Sore hari ketika mentari sejengkal lagi menenggelamkan diri di ujung cakrawala, Dava mencoba mengunjungi klinik untuk bertemu dengan Dokter Jun. Kali ini, ia tidak bersama Roni, melainkan bersama perempuan berhidung lancip, Lisa. Namun, saat sampai di klinik, mereka tidak menemukan Dokter Jun. Kata salah seorang pekerja—asisten dokter itu—Jun izin untuk tidak masuk karena alasan mendesak yang tidak bisa ia ceritakan kepada siapa pun.
Hal itu menyeret Dava dan Lisa menuju terowongan di Gunung Trawang. Untuk kedua kalinya, Dava menelusuri terowongan. Lisa menyalakan senter dan menyorotkannya ke sekeliling sambil terus berjalan. Keduanya sampai di jalan bercabang yang membentuk huruf “Y”. Sebelumnya, Dava pernah mengambil jalan ke arah kanan, tetapi kini ia memutuskan mengambil jalan ke kiri.
“Kenapa harus ke kiri? Kenapa enggak ngambil jalan ke kanan?” tanya Lisa sambil memperhatikan langkahnya.
“Sebelumnya aku pernah mengambil jalan ke kanan sama Roni. Aku penasaran dengan jalan ini, kayaknya bau bangkai yang menyengat berasal dari sini,” jelas Dava.
Lisa hanya mengangguk mengerti. Beberapa waktu kemudian, ia menemukan sebuah lubang pada dinding terowongan di sebelah kanan. Ia menyenteri, menatapnya dengan teliti.
Dava yang sudah melangkah lebih jauh, lantas menyadari Lisa yang berhenti mengikuti di belakangnya. Ia membalikkan badan. “Ada apa?”
Lisa tidak menjawab, lalu memasukkan tangannya ke lubang sambil meraba-raba. Ketika merasa ada sesuatu di dalamnya, perempuan berwajah tirus itu bersitatap dengan Dava. Di dalamnya ada semacam benda. Ia mencoba menekan benda itu. Lisa pun tahu bahwa benda yang ia rasakan di dalam lubang adalah sebuah tombol.
Lisa berhasil menekan tombol, sehingga sebuah pintu merapat di bawah kaki Dava terbuka. Pasir-pasir yang menutupi pintu logam berjatuhan ke sebuah kotak yang mirip dengan lift. Mata Dava menatap ke bawah dengan lamat. Belum sempat menghindar, lelaki itu terjerumus ke benda kotak di bawahnya.

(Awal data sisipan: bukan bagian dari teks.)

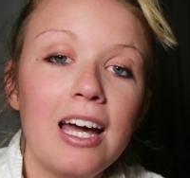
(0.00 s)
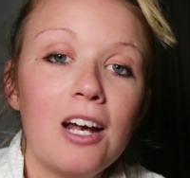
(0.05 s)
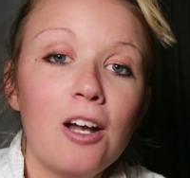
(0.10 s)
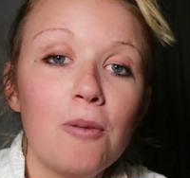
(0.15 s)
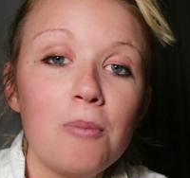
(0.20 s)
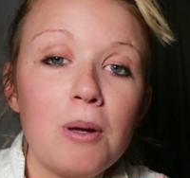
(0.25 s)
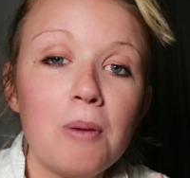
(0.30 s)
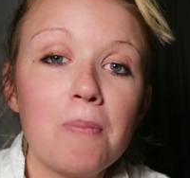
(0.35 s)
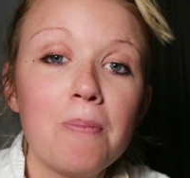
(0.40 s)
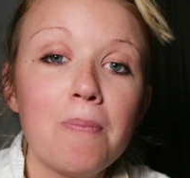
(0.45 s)
and
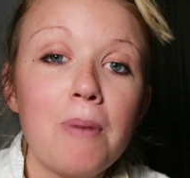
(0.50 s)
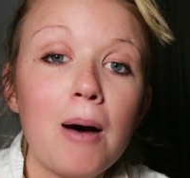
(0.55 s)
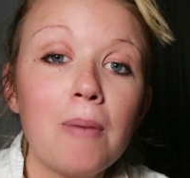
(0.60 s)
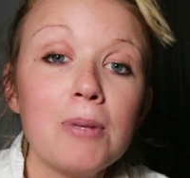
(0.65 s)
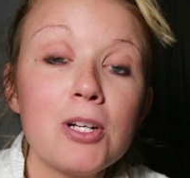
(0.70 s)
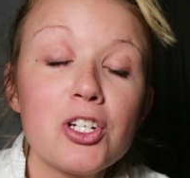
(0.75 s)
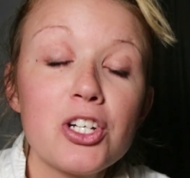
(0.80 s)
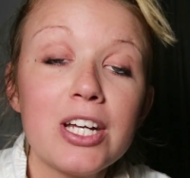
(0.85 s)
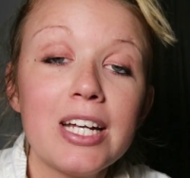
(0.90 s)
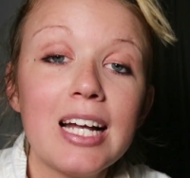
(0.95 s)
I'll be
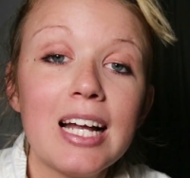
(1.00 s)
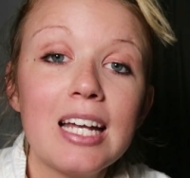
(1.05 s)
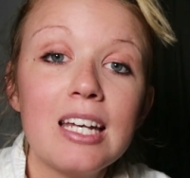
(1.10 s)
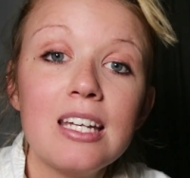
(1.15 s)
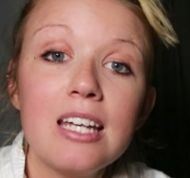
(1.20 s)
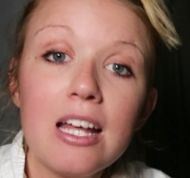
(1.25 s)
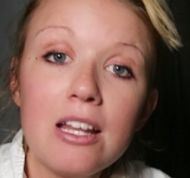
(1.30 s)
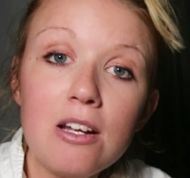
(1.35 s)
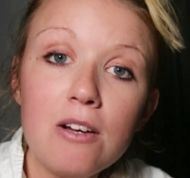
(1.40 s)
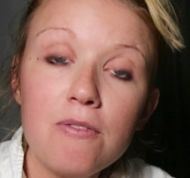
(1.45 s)
publishing
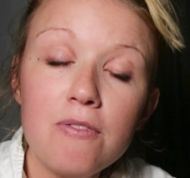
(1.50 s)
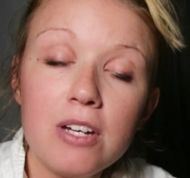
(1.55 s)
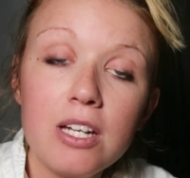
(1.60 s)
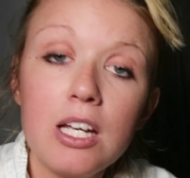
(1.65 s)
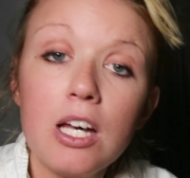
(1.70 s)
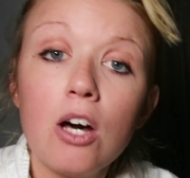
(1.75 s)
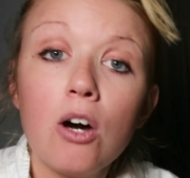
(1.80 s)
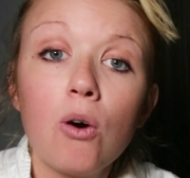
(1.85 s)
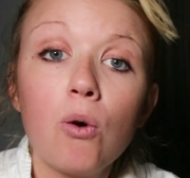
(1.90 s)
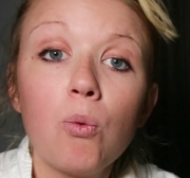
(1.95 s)
another
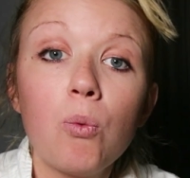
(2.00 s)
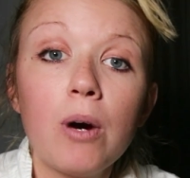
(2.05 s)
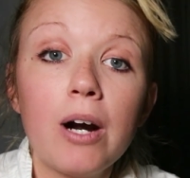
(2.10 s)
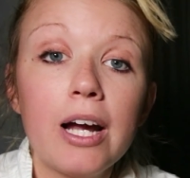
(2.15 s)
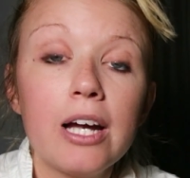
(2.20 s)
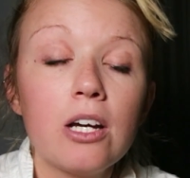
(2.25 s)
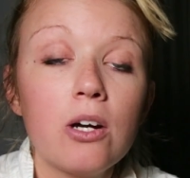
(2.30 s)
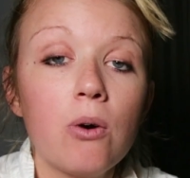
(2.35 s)
video where I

“Dav! Dava!” Lisa berlari demi mencoba mengeluarkan Dava. Akan tetapi, pintunya segera tertutup. Lift pun akhirnya membawa Dava ke suatu tempat yang luas. Sebuah ruangan di dalam terowongan.
Dava beranjak bangun, keluar dari lift. Matanya mengedar ke sekeliling. Di ruangan itu ada sebuah meja, lengkap dengan dua laci. Kemudian ada sebuah tali yang menggantung dari sebuah kayu di atas. Bercak noda darah menempel di sekitar dinding. Tangan Dava meraba noda darah yang belum sepenuhnya kering, hingga memutuskan untuk menciumnya.
Tidak hanya itu. Ada sebuah pintu yang terbuat dari logam di sebelah timur dekat dengan meja, yang menimbulkan rasa penasaran di benak lelaki itu.
“Pintu?”
Ia mulai menjejakkan langkah mendekat ke pintu. Digenggamnya kenop, perlahan ia putar. Pintu terbuka dengan pelan dan menghasilkan bunyi “ngeek”. Jelas sudah bahwa bau anyir yang menyengat berasal dari ruangan yang luasnya hanya 6x7 meter.
Dada Dava berontak serta napasnya terengah-engah. Ia gugup dan takut melihat apa sebenarnya yang ada dalam ruangan. Namun, demi mengobati rasa penasarannya yang sudah memaksa sejak tadi, maka ia siap membuka pintu lebar-lebar. Apa yang ada di dalamnya?
Bangkai manusia berserakan. Lebih buruknya lagi, ribuan ulat belatung telah menyerbu bangkai-bangkai itu. Lalat-lalat berpesta pora menikmati santapan lezatnya. Justru menjijikkan bagi Dava hingga lelaki itu muntah di tempat. Bangkai para manusia. Kepala mereka terpisah dari tubuh. Perut yang dibedah sehingga usus pun berserakan.
Kepala lelaki berbadan kekar itu mulai terasa berat dan sakit. Bayangan-bayangan mengerikan mulai hadir pada imaji.